The Viewer, in his viewing attempts to connect with the location. The viewer does this by the mere fact they have to travel outward to arrive at this specific location. Such desire forces two separate actions to occur that lead on from one another. First, the validation of the arrival of the traveller to a location drives them to capture such an interaction. So the viewer themselves are the specific site of origin and with that are the ignition to activate the site into a negotiation. This ignition produces an expectation within the viewer. Such an expectation could be seen as the receptacle for agency. What needs to be understood is how such a space can be filled to produce a fierce and fruitful interaction where both become energised through their negotiations.



II. – The Agent

So far we have described the viewer being an ignition and therefore the central component to initiate, active correspondence between the spectacle and spectator. The viewer’s efforts physically to “view” intern formulate a receptacle that becomes the vessel between both the spectacle and spectator. This vessel is the third. This third space lends itself to the properties of an “agency”. It exists between two parties and therefore is versed in centralised negotiations. Furthermore, its dialectical ability frees it from the formal qualities within both the viewer and the viewed. This vessel distances itself from subjective anchoring; it is a form that is free of form, formless while remaining functional. It has a physical presence while abolishing the normalities of representation, leading to a vessel that continuously re-wires the physical negotiations of two bodily forms while instigating the transmission of a non-representative form.

So the ‘vessel’ is a form of non-representation that is the agent between two forms and therefore holds itself. Furthermore it holds no definitive structure or prerogative apart from the relation held by it. This creates a reflexive situation where the viewer through his instigation forms an interconnected third that is used to bridge the gap between his body and another’s.  The viewer does this through his declaration of arriving; pronouncing he exists to his exterior. To announce ‘oneself’ is to form a new self. Through the new the viewer releases his bodily limits and operates beside himself linking the distance held between the two. This reflexivity becomes the agent to go beyond the physical limits of representation and opens a new dialogue above the physical dimensions.



III. – The Tool

So in a sense we have an agent that can connect two forms of representation through the un-represented and through this process reconfigure the substance of each. In some way this begins to describe the process of value production that occurs within our encounter with new forms. Furthermore, it may describe the process of crystallisation that occurs between the two forms until eventually it creates a solid structure and lineage where both become intertwined in their own manifestation.

Up to this point, an outline has been traced that forms a machine and its moving parts. Beginning with the viewer in his space and, passing him and his process, through an abstract manifestation we have highlighted the production of value.

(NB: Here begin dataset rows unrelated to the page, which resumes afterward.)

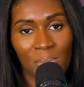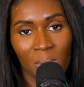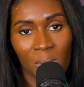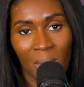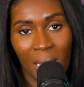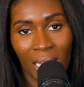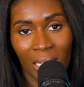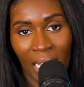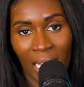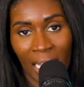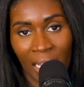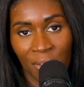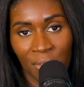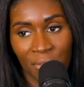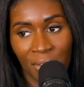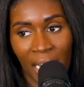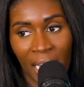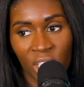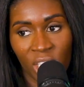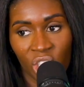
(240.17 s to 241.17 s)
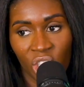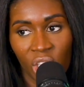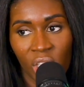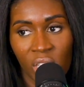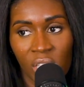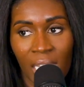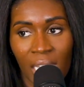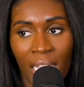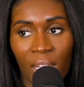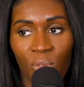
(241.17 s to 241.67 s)
times in my life. I
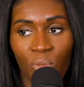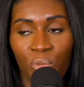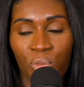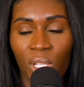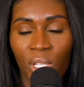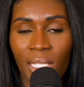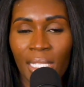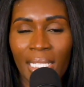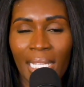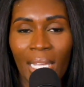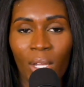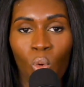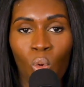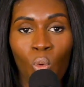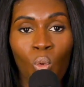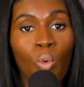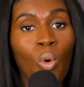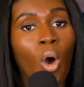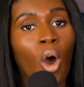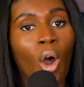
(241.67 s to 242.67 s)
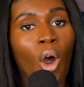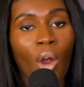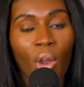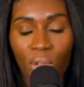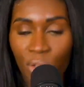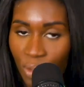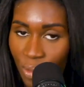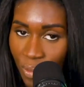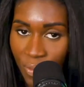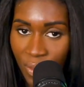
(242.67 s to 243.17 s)
just really who
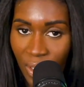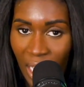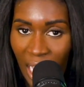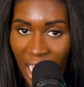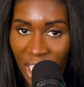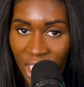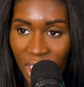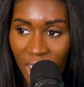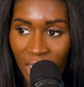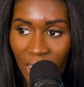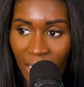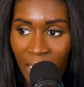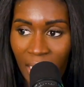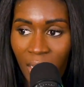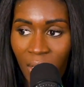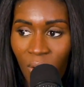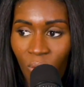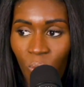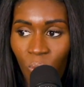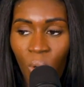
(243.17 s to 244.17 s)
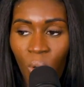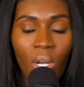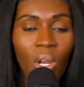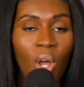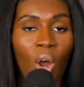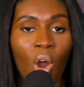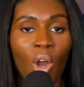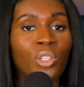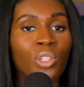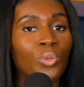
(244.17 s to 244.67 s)
are you, Falasha? Like,
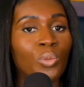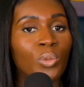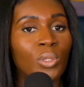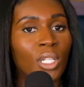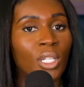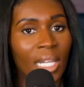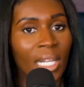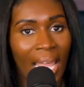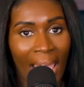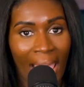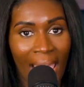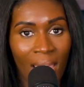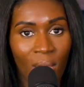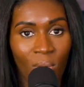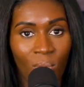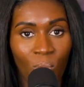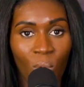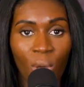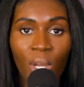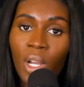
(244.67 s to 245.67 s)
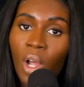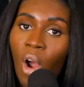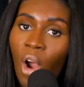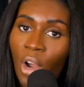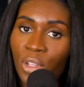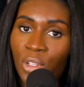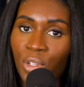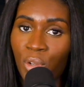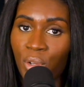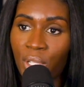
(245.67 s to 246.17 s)
what are you good at? What
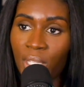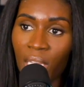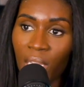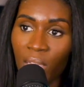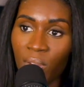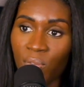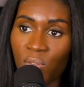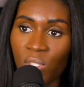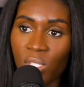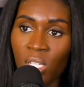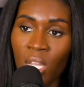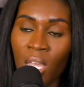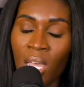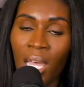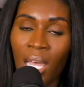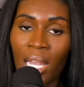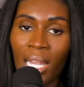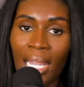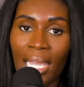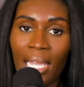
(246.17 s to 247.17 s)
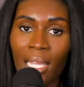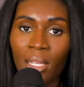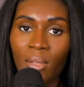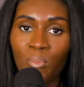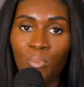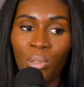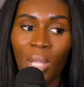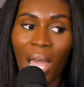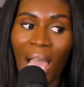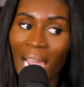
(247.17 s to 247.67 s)
are your gifts? Like,
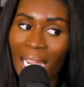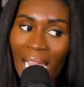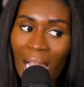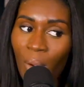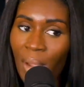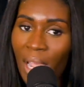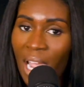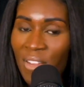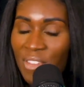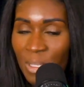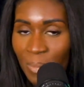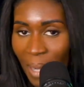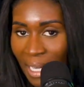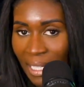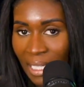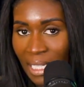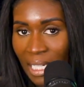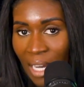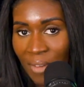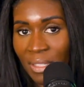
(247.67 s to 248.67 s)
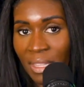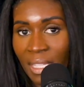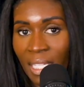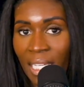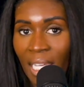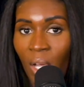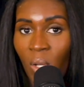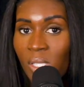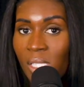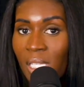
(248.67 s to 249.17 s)
block out everybody and
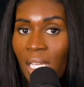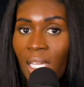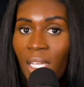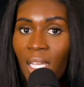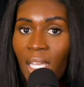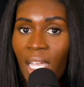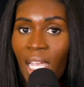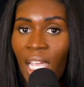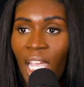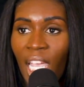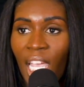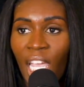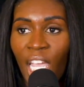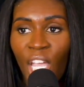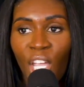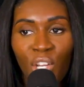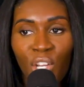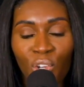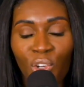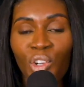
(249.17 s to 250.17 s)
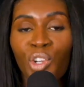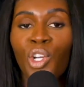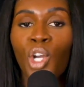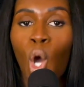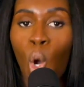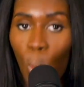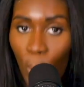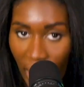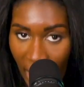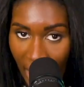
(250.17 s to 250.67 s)
everything else. Like, inner
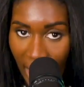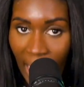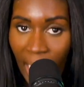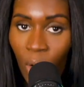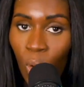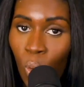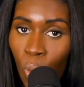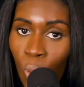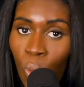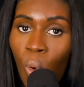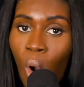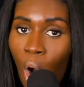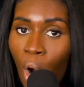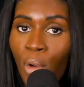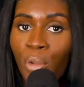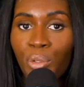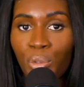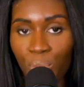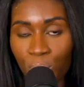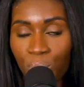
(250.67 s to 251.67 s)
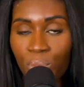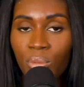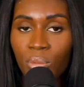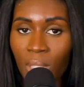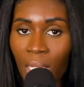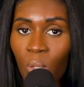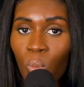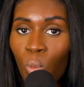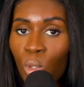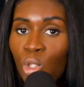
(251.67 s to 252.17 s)
knowing, like, who are you?
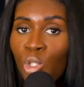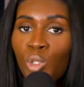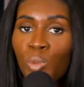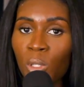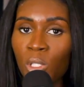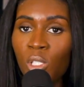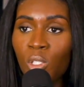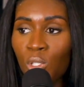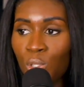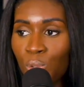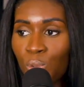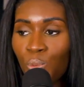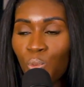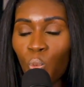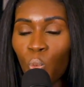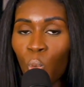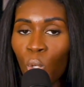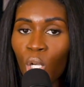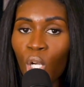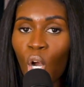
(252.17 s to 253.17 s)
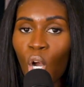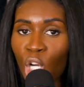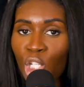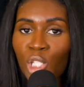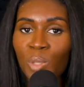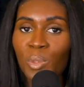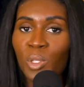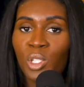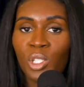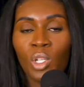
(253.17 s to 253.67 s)
Like, what you supposed to do? What
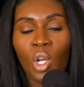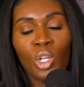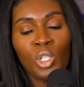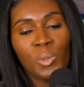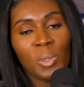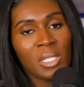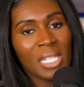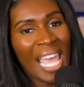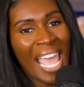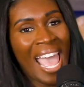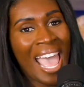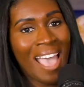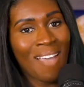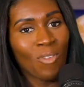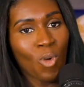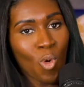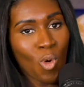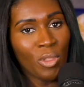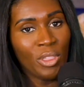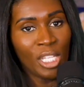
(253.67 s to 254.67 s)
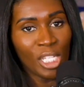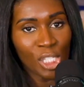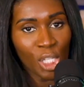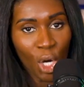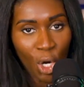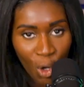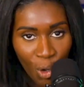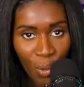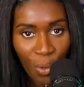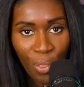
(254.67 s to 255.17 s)
contribution are you supposed to have on
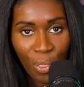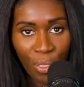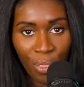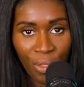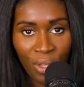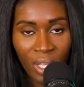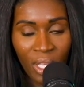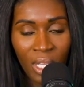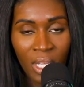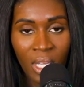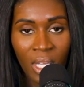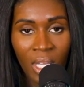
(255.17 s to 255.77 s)
this earth?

The more pressing question lies in; how to use such a production, in its parts or in its whole, within the visual arts to produce forms of value that go beyond the represented and begin to use such a system to refuse or deny satisfaction.

The success of utilising this process of value production is through focusing on the vessel as the site of transmission. Using the site the artist hopes to replicate this system and attempt to play a balancing act between the promise and the total denial of visual satisfaction. One does this by playing on the duality that is held within the visual. Both the physical and transmissible play it out within the process of value production where the physical is the basis of the encounter while the transmissible operates at a fluctuating rate. Such rigidness and malleability creates antagonisms that the producer can begin to play out.